I must've slept afterward. When I woke, she was sitting in the chair by the window, with the white blanket wrapped around her, and the sun on her hair. My pistol was lying on the bureau, and she was sitting in the sunlight, wrapped in white, with my weapon, fully loaded, and my service dagger, lying there, in the same room where I slept, and she was sitting, surrounded by white and sunlight, sitting by the window, with her eyes closed. I never understood her.
"I don't understand," said my adjutant. "I've never done anything except what you told me to do."
I handed him more files to pack in the boxes.
"I'm no criminal," he said. "I was bound by my oath. To the Party. To you. We all were bound. By our duty. By our honor."

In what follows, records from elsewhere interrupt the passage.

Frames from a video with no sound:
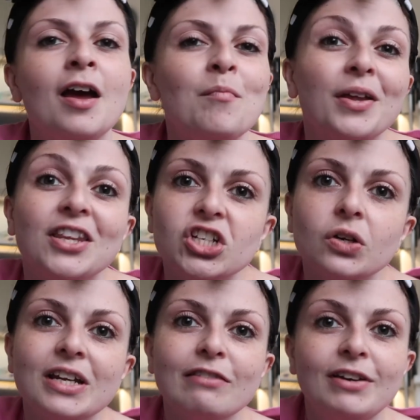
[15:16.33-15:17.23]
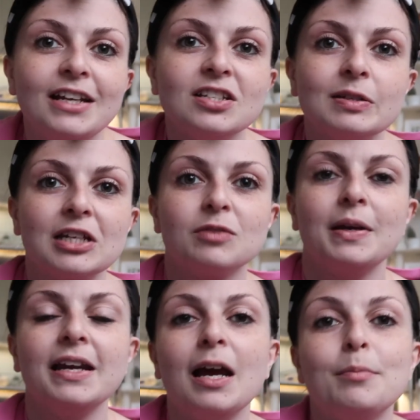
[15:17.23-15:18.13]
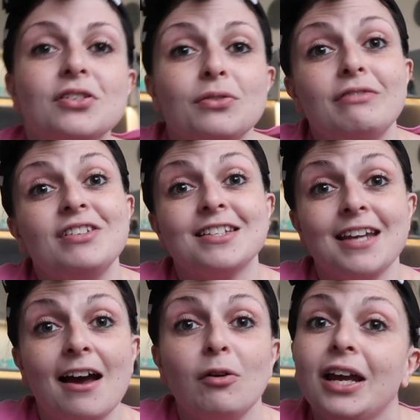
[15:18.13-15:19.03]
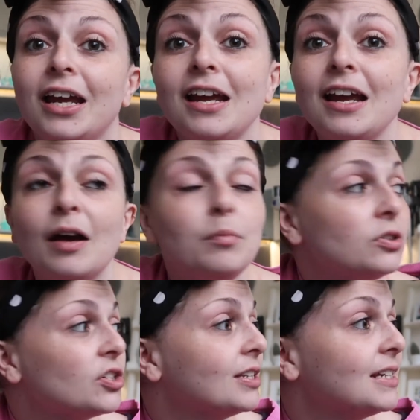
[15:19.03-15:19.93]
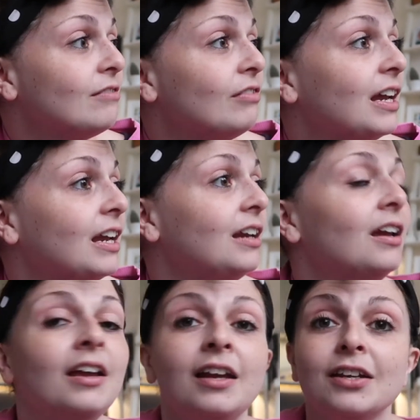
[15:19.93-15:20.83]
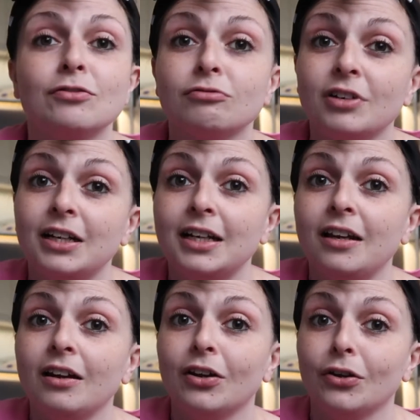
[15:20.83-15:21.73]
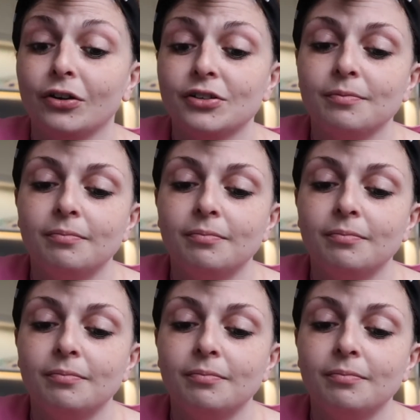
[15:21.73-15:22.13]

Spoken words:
But the chilled evenings, just being able to even sit out here and watch the TV is really good.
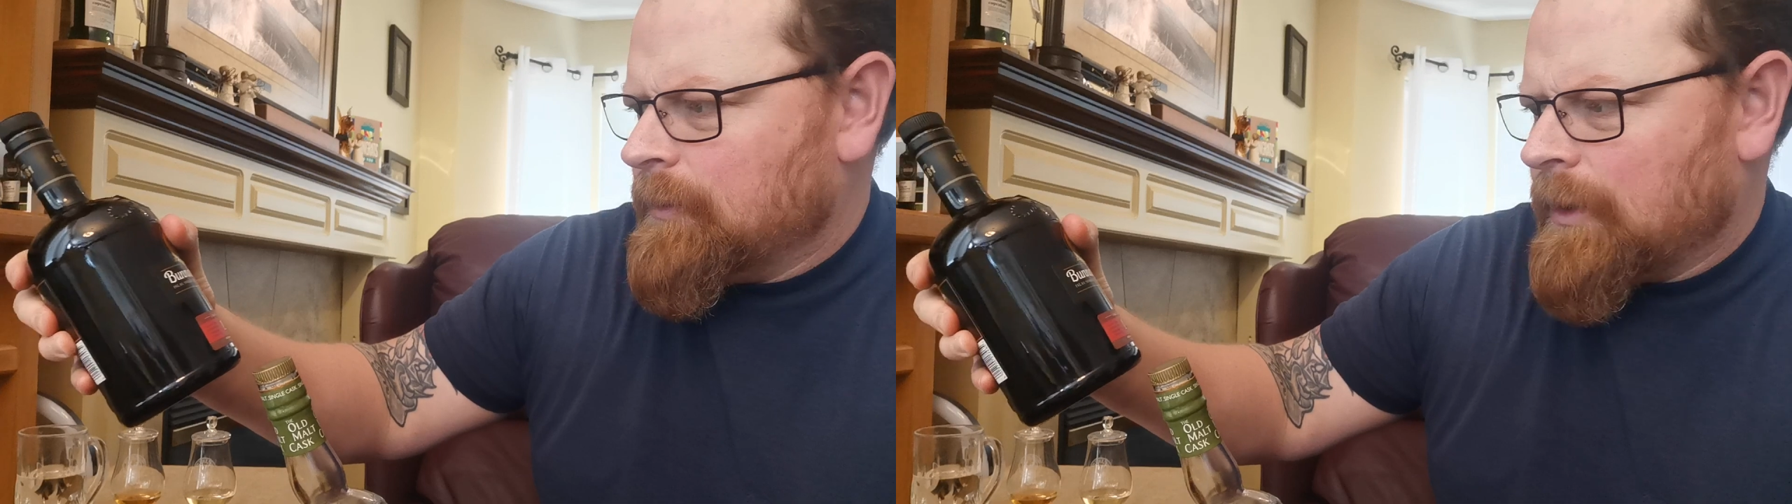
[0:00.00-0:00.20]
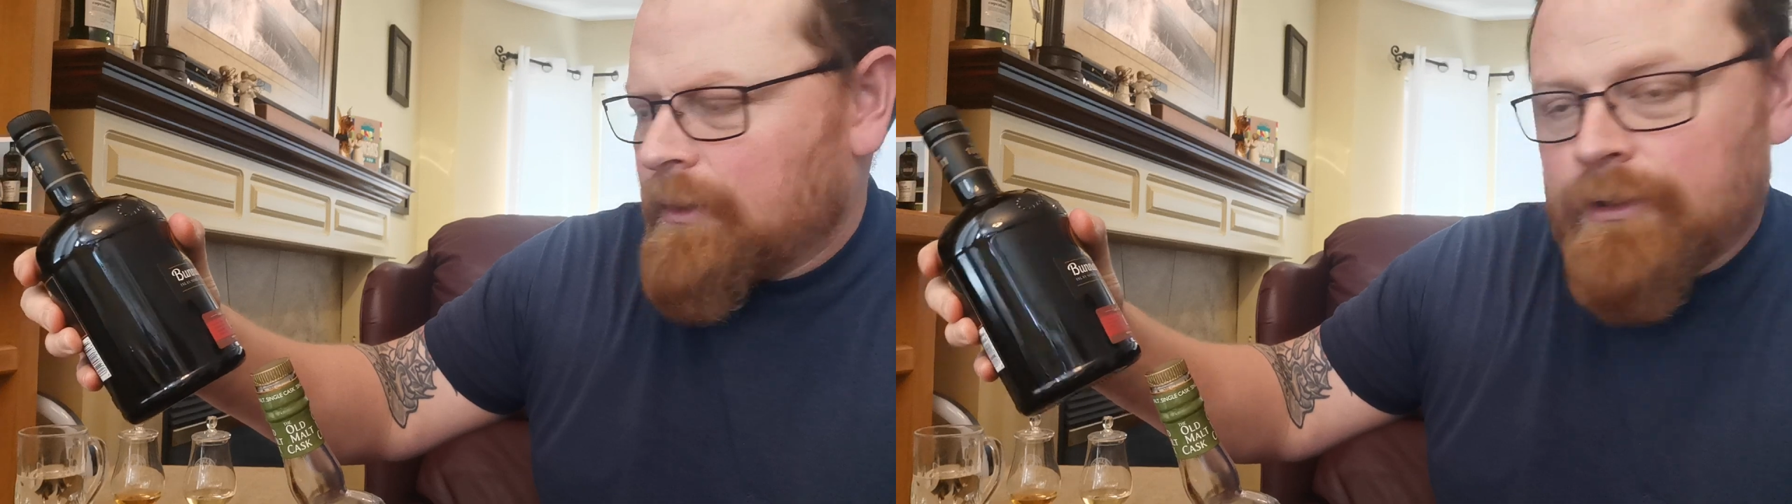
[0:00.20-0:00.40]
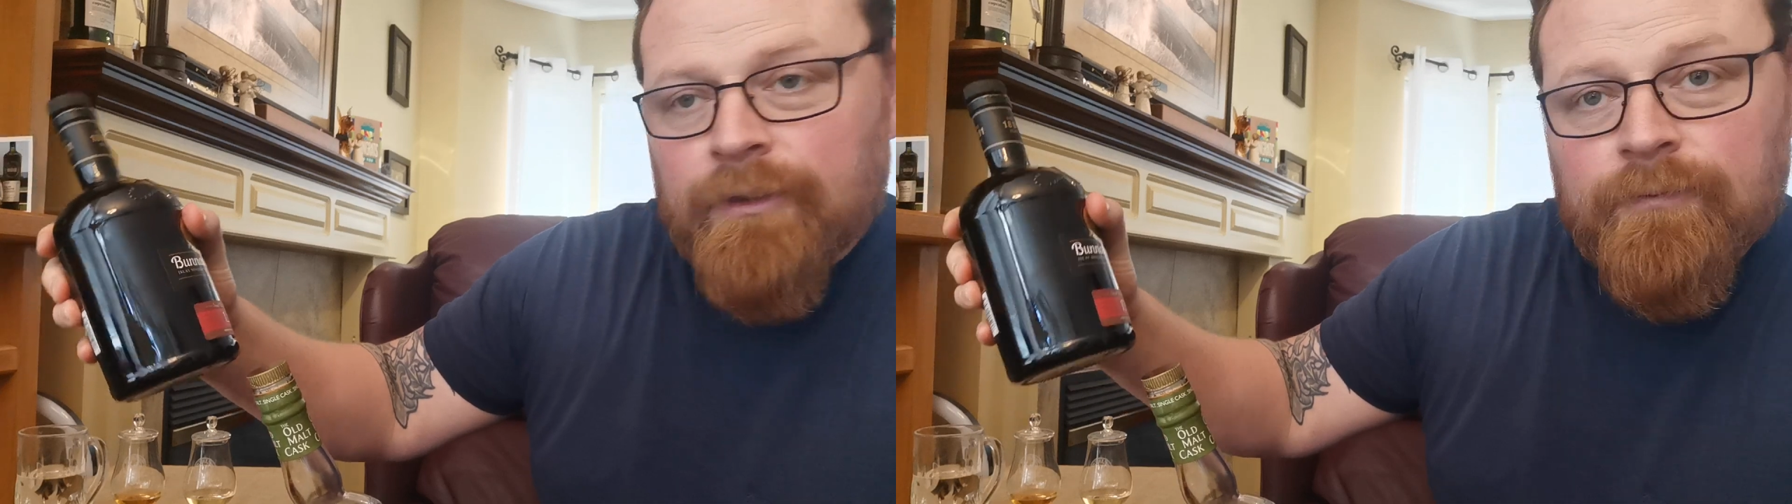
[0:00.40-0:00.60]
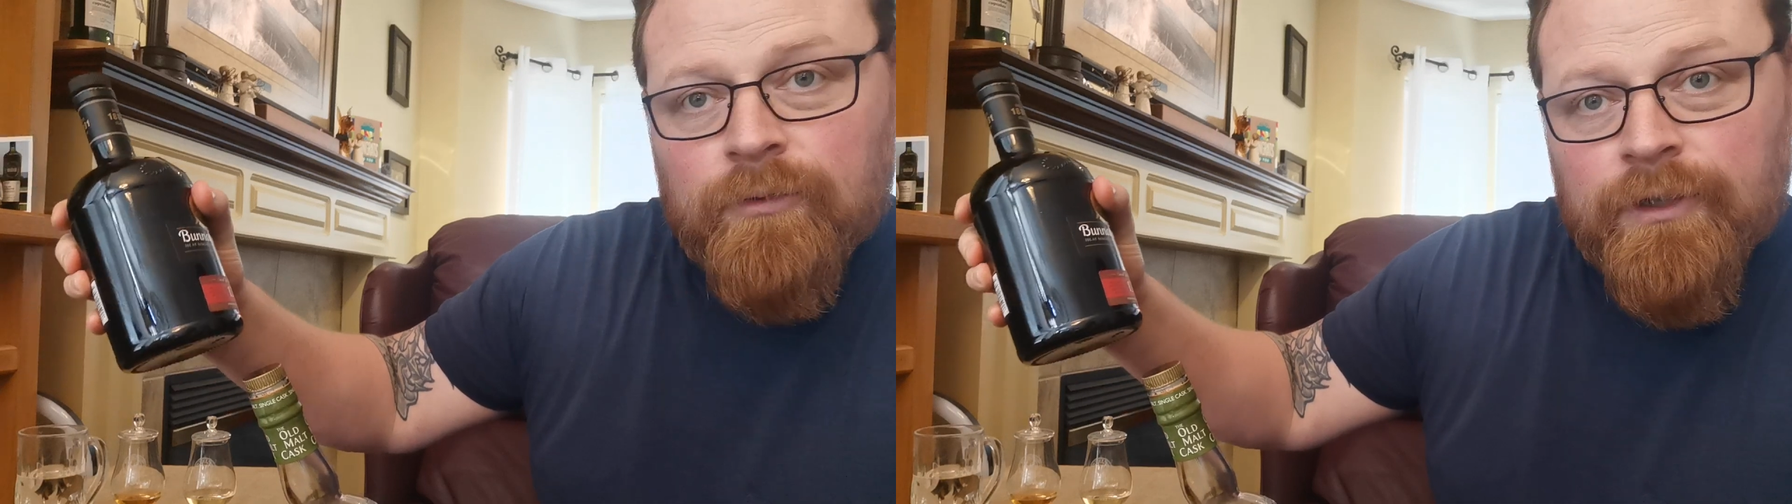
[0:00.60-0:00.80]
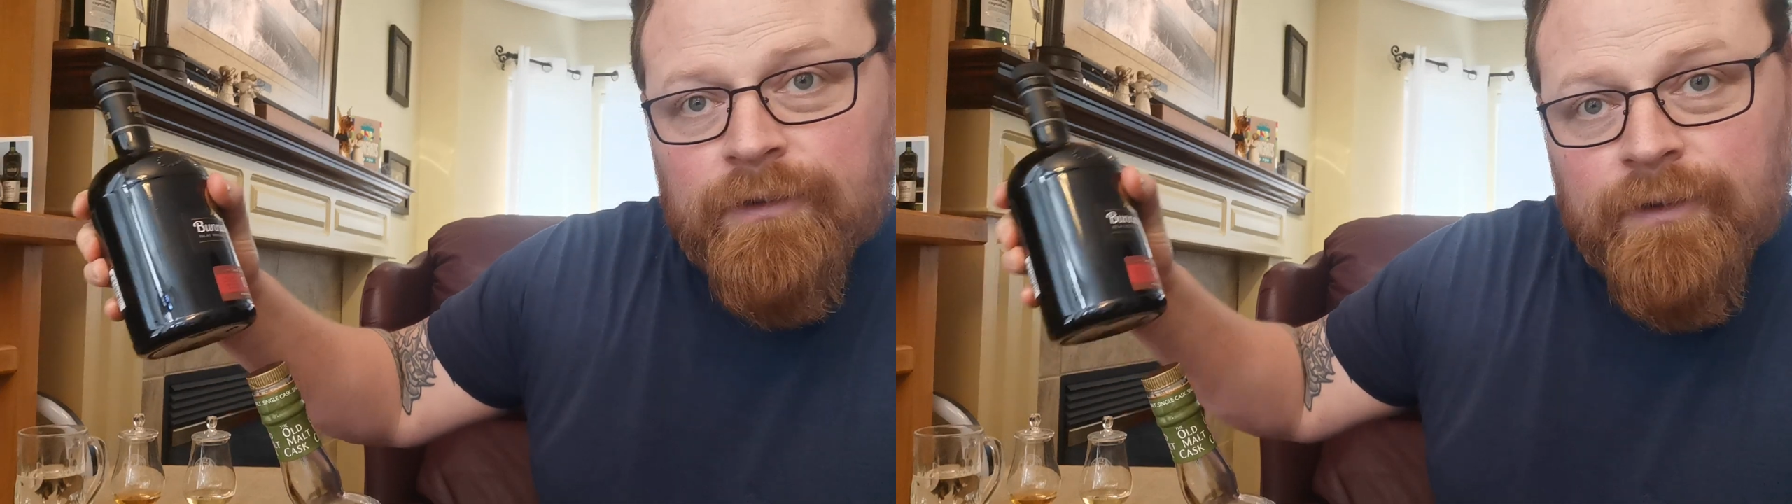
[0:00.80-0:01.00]
bottled at
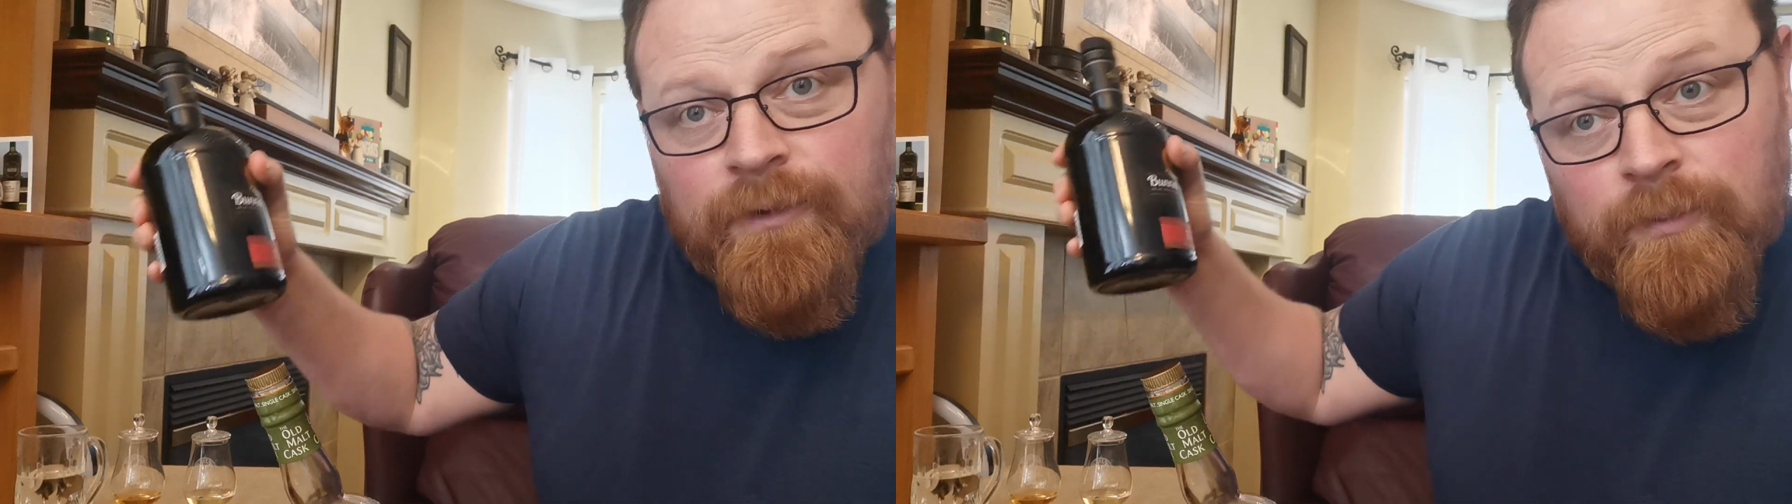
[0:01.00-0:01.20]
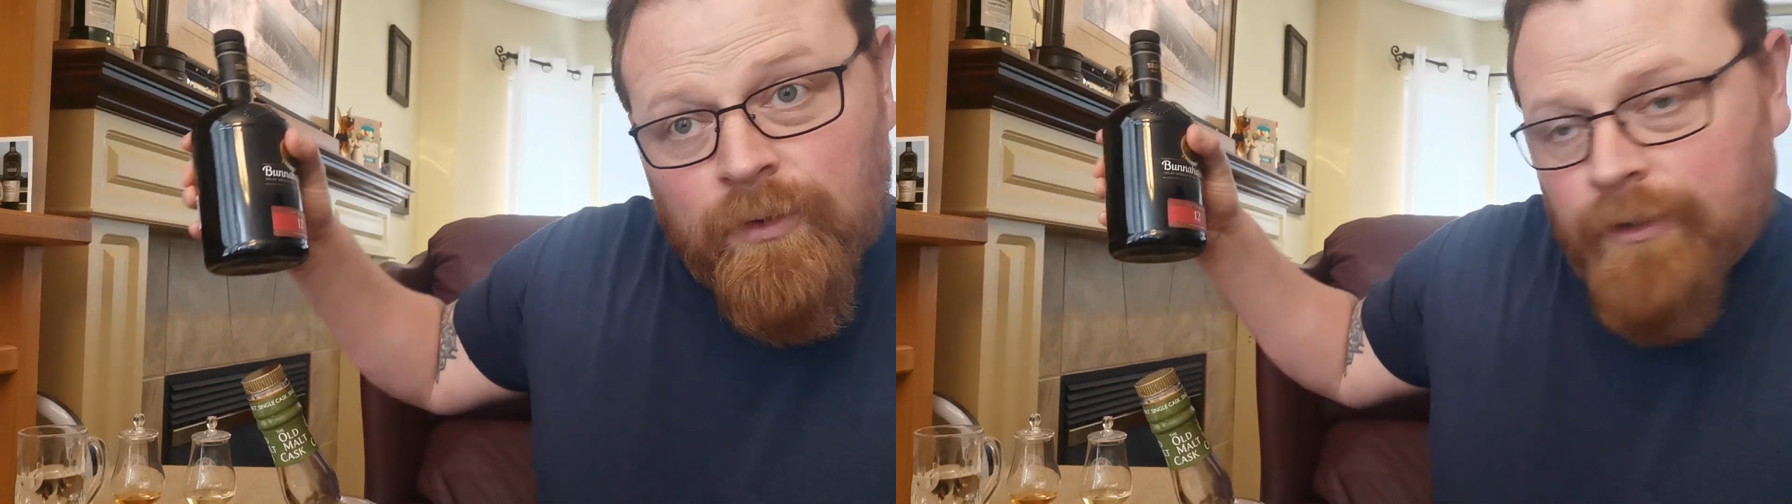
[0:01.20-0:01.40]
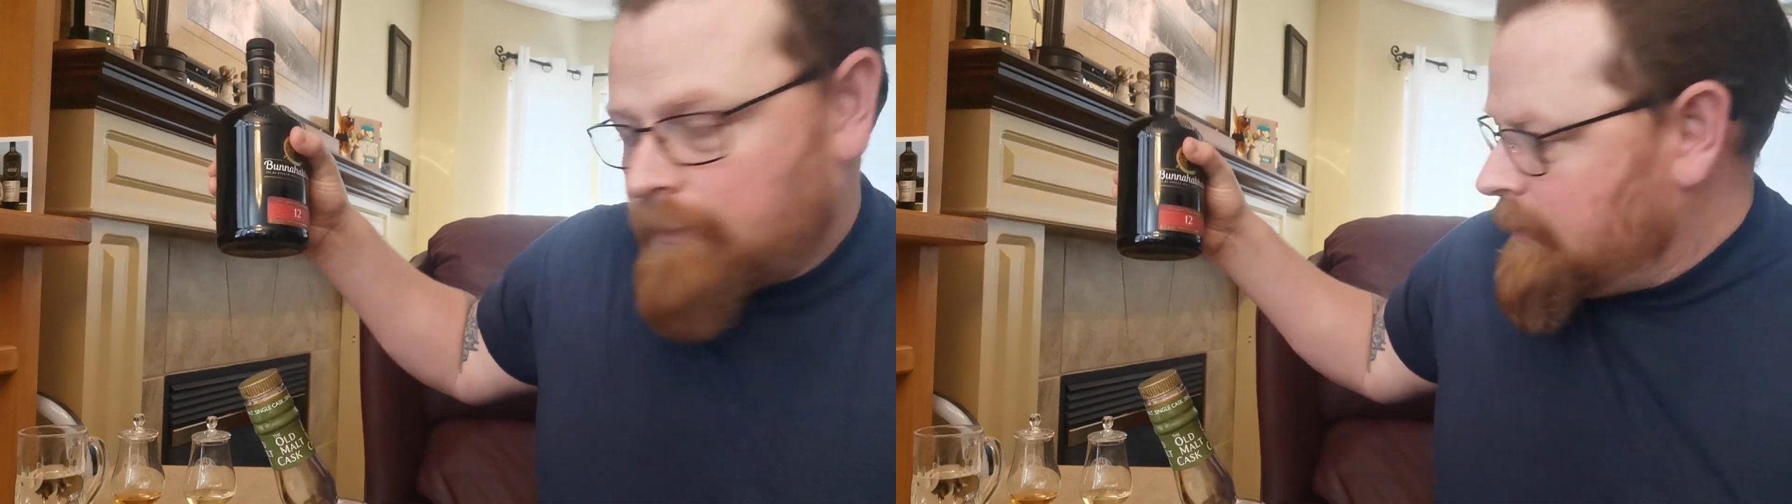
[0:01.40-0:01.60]
46.3%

The smoke belched out of the chimneys, and lay in heavy palls over the camp. The smoke rubbed itself upon the windows, clung to our hair and clothes, snarled itself around our ankles and heels. I urged more files into my adjutant's hands. The girl watched us.
"I only did what you ordered me to do," said my adjutant. "I took an oath."
"Words," I said, and I shoved more files at him. "Words."
"You gave your word," said Marta. "You promised."
"Give me a kiss."
"You swore, Max. You stink," said Marta, slapping my hands away. "You're drunk."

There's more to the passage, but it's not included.